An exact reproduction of the data below is expected, free of images.

Records excerpted from a collection:
■ ■ ■ ■
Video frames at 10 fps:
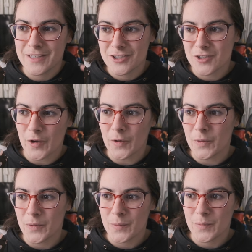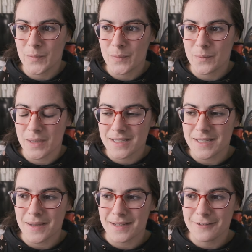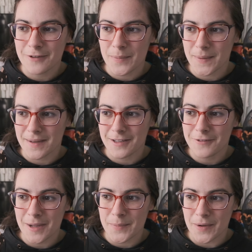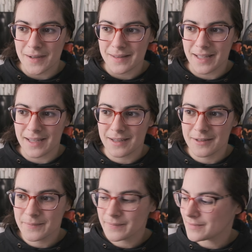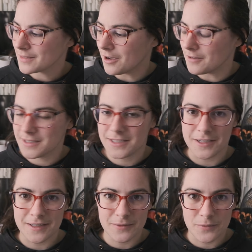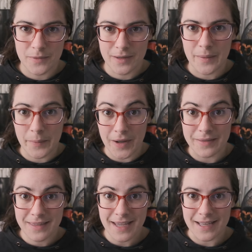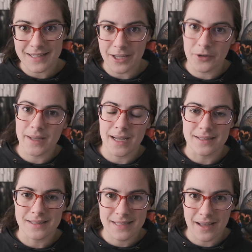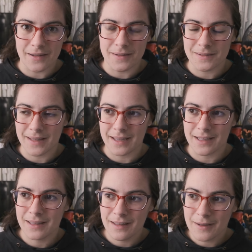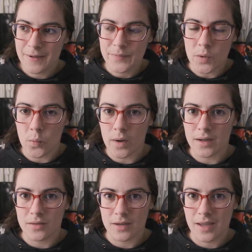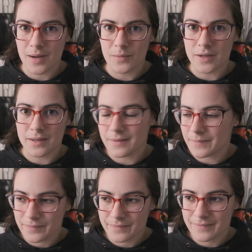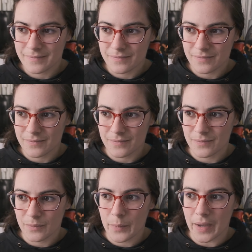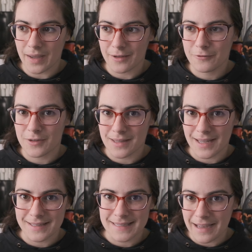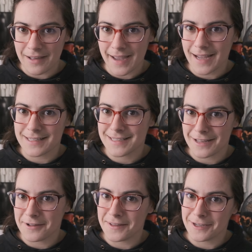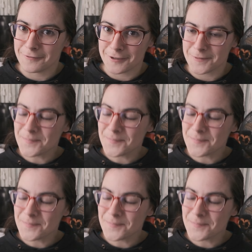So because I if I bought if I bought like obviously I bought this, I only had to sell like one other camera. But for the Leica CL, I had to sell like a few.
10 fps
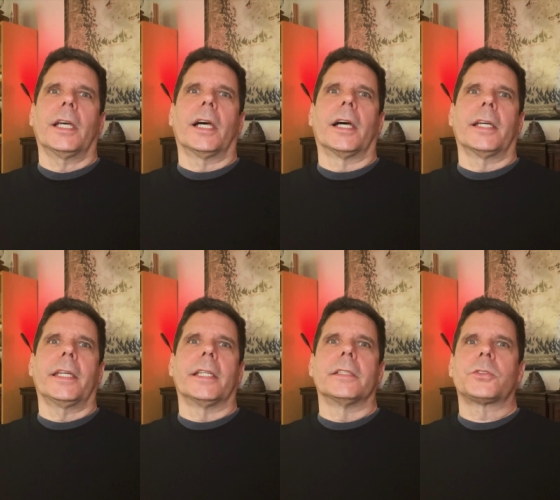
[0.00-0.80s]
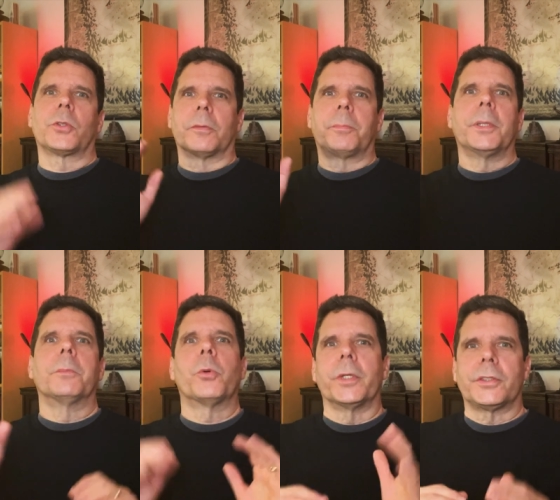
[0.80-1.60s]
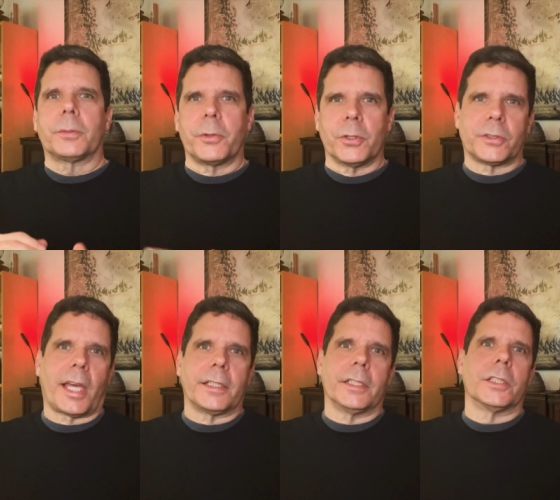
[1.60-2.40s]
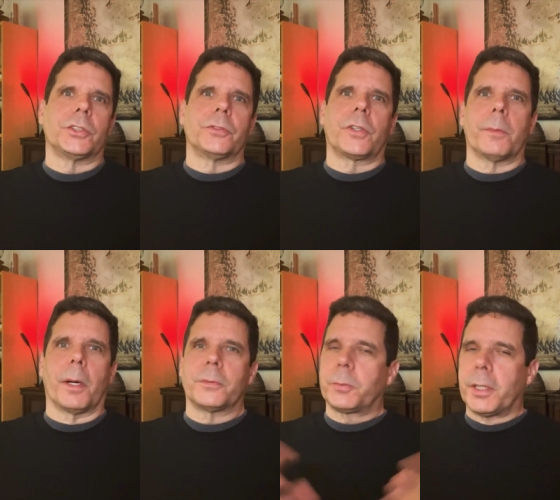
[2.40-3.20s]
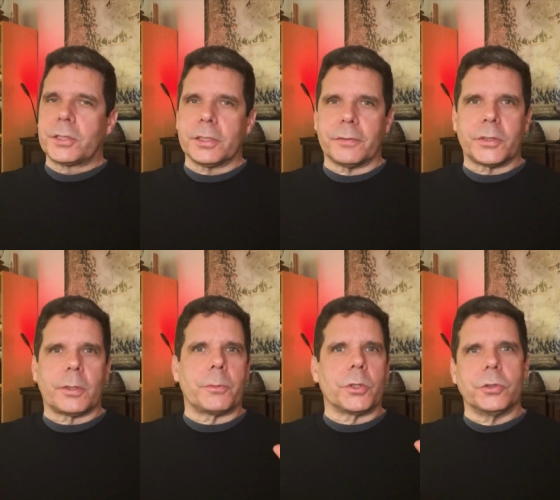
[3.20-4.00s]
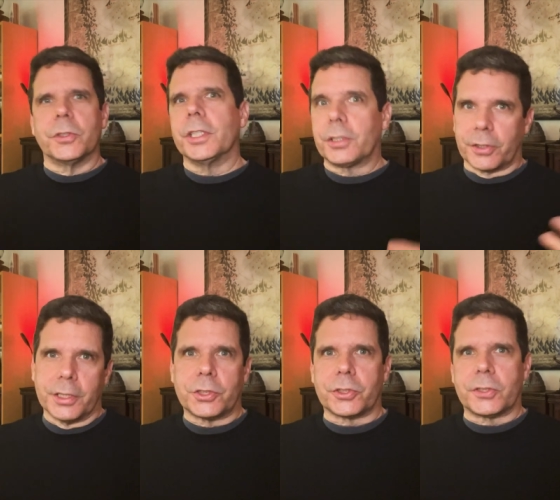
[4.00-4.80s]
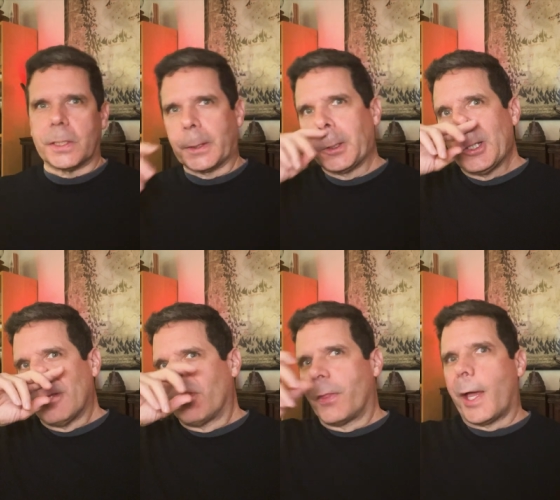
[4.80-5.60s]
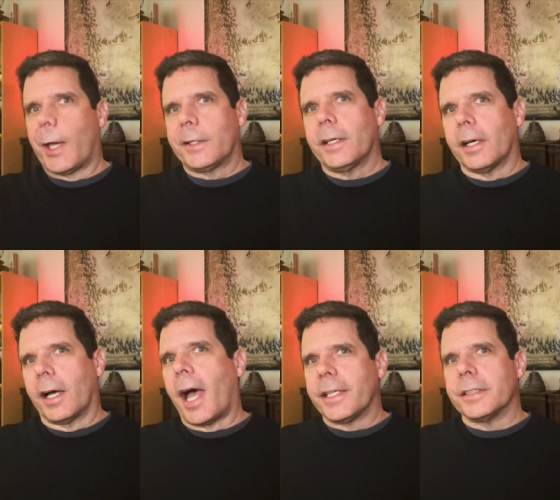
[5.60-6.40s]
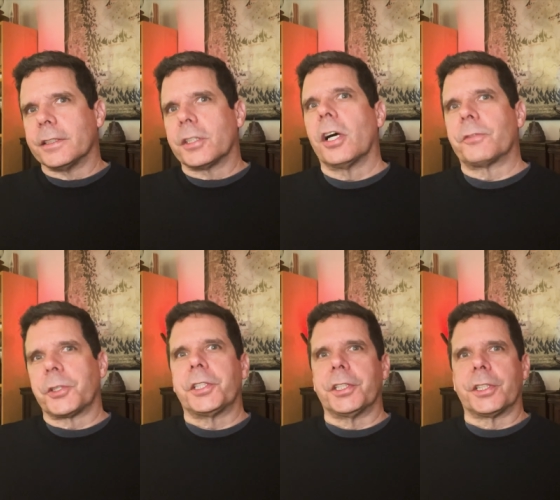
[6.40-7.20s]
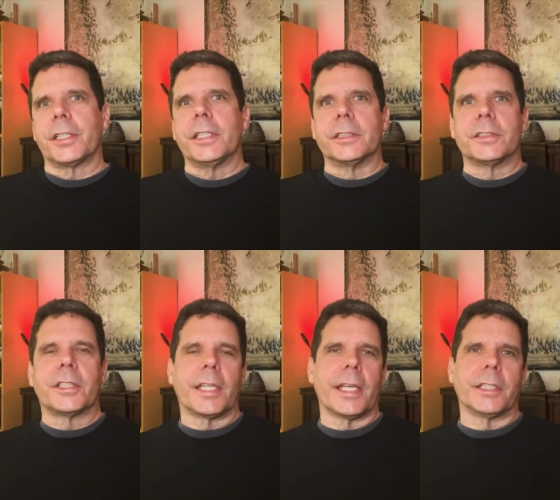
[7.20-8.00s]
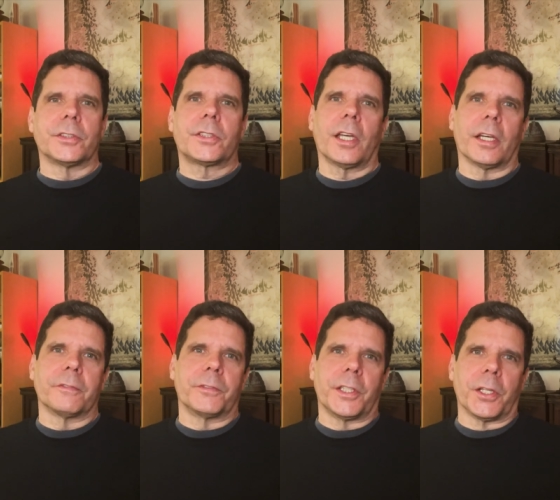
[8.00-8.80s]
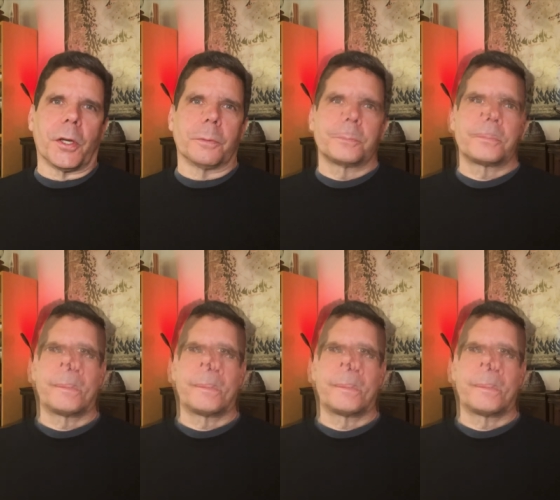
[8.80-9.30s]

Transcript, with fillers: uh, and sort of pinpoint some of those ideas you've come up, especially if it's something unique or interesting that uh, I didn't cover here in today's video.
■ ■ ■ ■
Answer to the problem:
Video frames at 10 fps:
So because I if I bought if I bought like obviously I bought this, I only had to sell like one other camera. But for the Leica CL, I had to sell like a few.
10 fps
[0.00-0.80s]
[0.80-1.60s]
[1.60-2.40s]
[2.40-3.20s]
[3.20-4.00s]
[4.00-4.80s]
[4.80-5.60s]
[5.60-6.40s]
[6.40-7.20s]
[7.20-8.00s]
[8.00-8.80s]
[8.80-9.30s]

Transcript, with fillers: uh, and sort of pinpoint some of those ideas you've come up, especially if it's something unique or interesting that uh, I didn't cover here in today's video.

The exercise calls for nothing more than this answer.